Saved entries
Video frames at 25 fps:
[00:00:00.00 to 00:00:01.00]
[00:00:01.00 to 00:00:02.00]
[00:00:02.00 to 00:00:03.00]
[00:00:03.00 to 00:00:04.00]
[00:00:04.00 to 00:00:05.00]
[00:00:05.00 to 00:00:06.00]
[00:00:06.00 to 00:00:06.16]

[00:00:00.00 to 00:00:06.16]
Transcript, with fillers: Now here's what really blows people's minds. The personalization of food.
* * *
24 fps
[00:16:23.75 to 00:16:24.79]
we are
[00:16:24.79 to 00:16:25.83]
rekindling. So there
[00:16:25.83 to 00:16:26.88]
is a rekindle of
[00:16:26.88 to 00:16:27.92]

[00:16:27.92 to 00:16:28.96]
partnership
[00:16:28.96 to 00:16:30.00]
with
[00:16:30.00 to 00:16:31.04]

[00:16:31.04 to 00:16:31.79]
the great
* * *
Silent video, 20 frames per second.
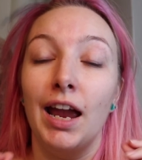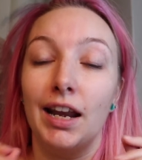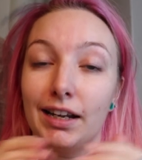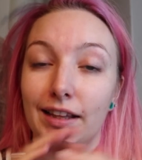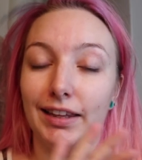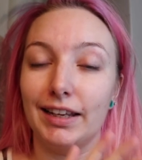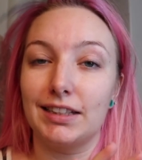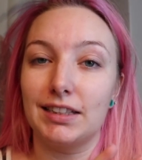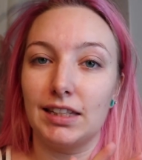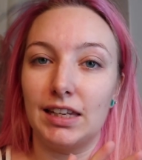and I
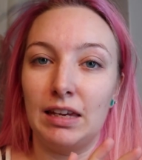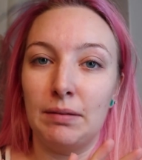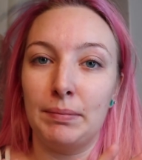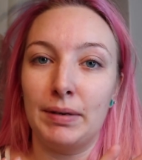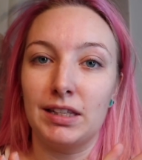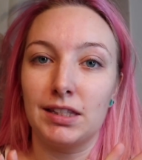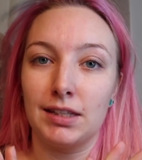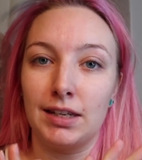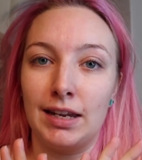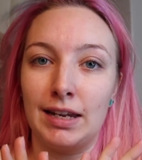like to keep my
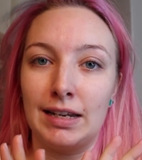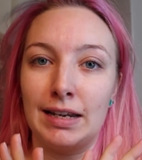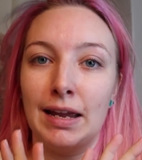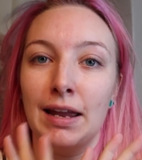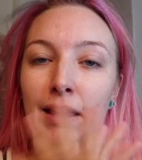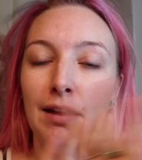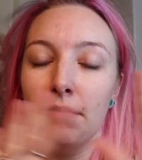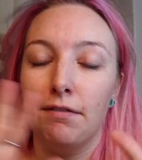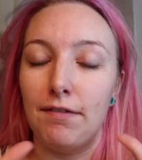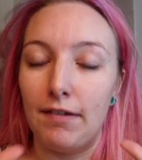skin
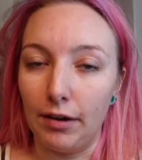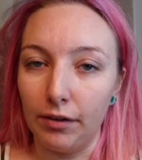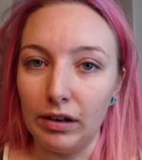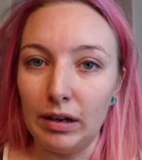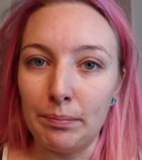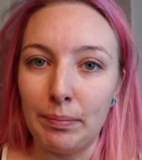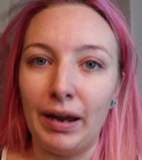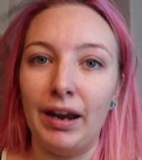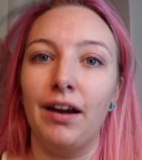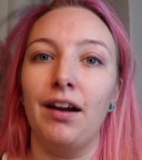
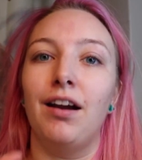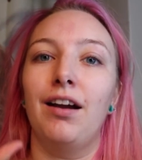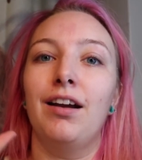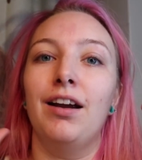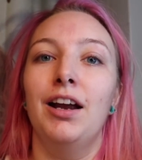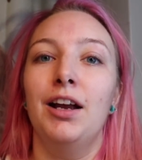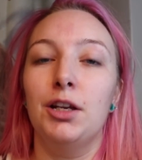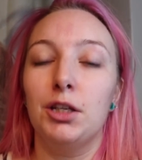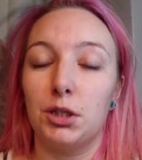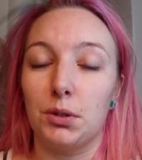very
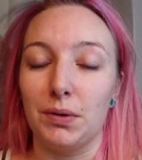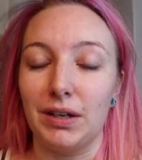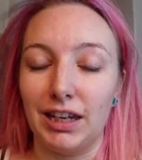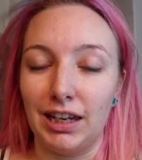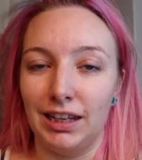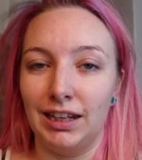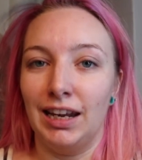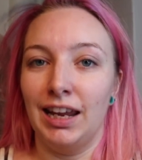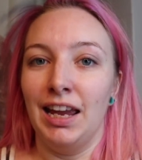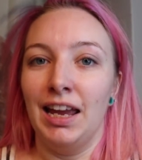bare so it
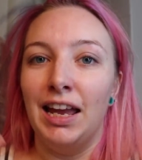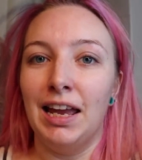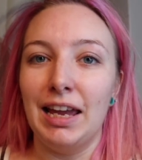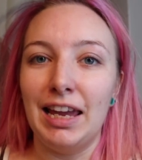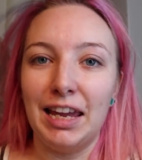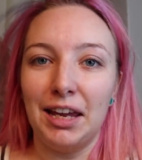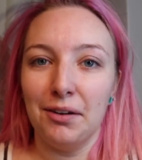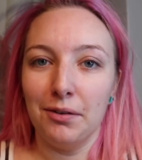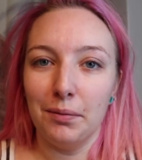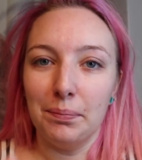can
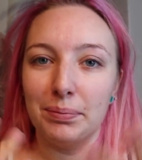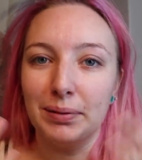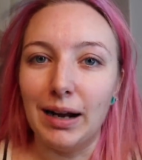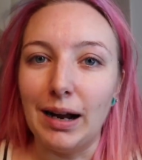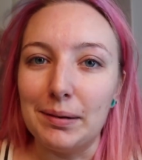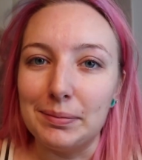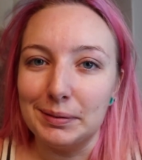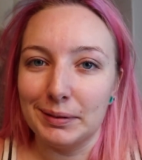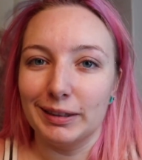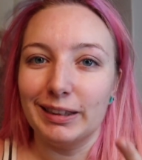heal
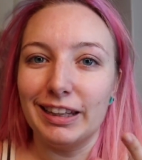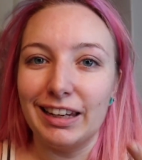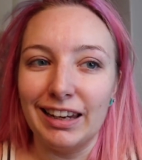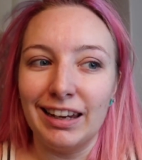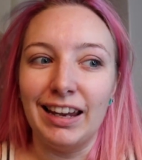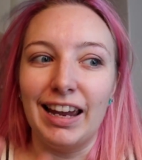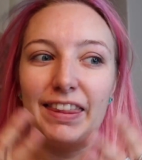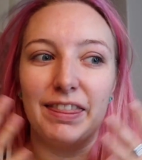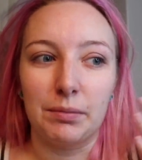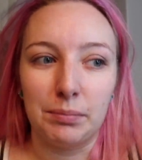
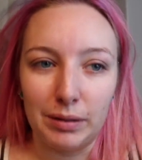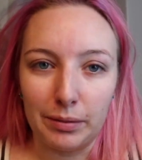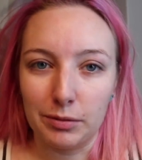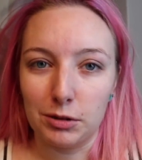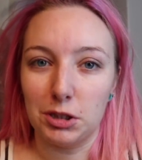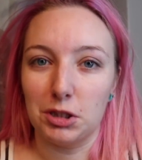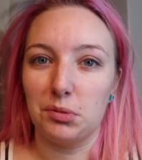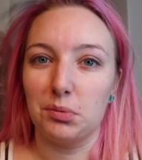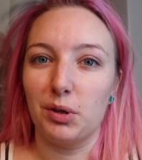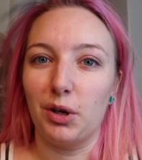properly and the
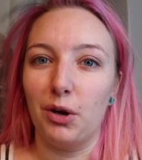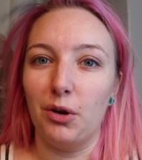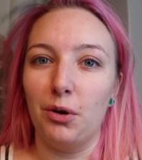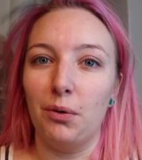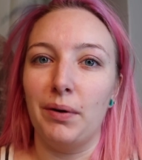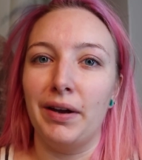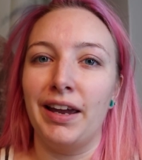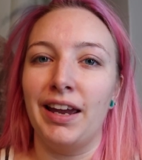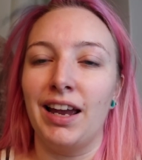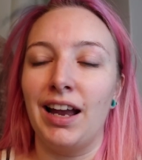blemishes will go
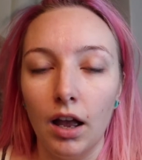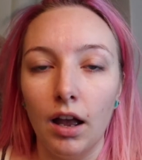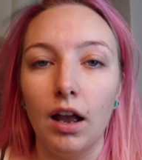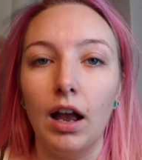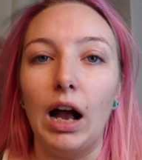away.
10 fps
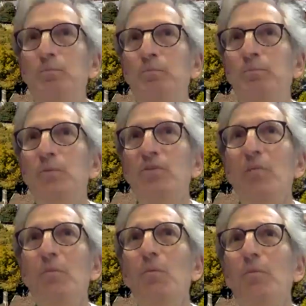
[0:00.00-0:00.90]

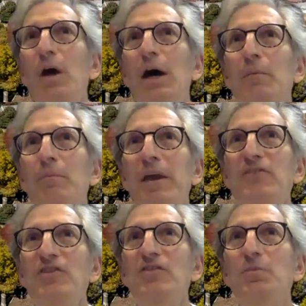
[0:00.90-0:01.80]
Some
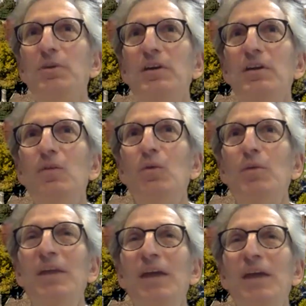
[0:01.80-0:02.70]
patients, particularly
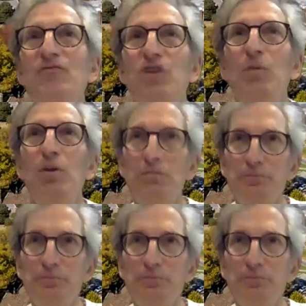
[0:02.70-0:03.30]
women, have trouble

◆ **Problem to work on**
Could you repeat exactly the lines above from the line with "Video frames at" up to and including the line with "Transcript, with fillers: Now", and only those?

◆ **Output below**
Video frames at 25 fps:
[00:00:00.00 to 00:00:01.00]
[00:00:01.00 to 00:00:02.00]
[00:00:02.00 to 00:00:03.00]
[00:00:03.00 to 00:00:04.00]
[00:00:04.00 to 00:00:05.00]
[00:00:05.00 to 00:00:06.00]
[00:00:06.00 to 00:00:06.16]

[00:00:00.00 to 00:00:06.16]
Transcript, with fillers: Now here's what really blows people's minds. The personalization of food.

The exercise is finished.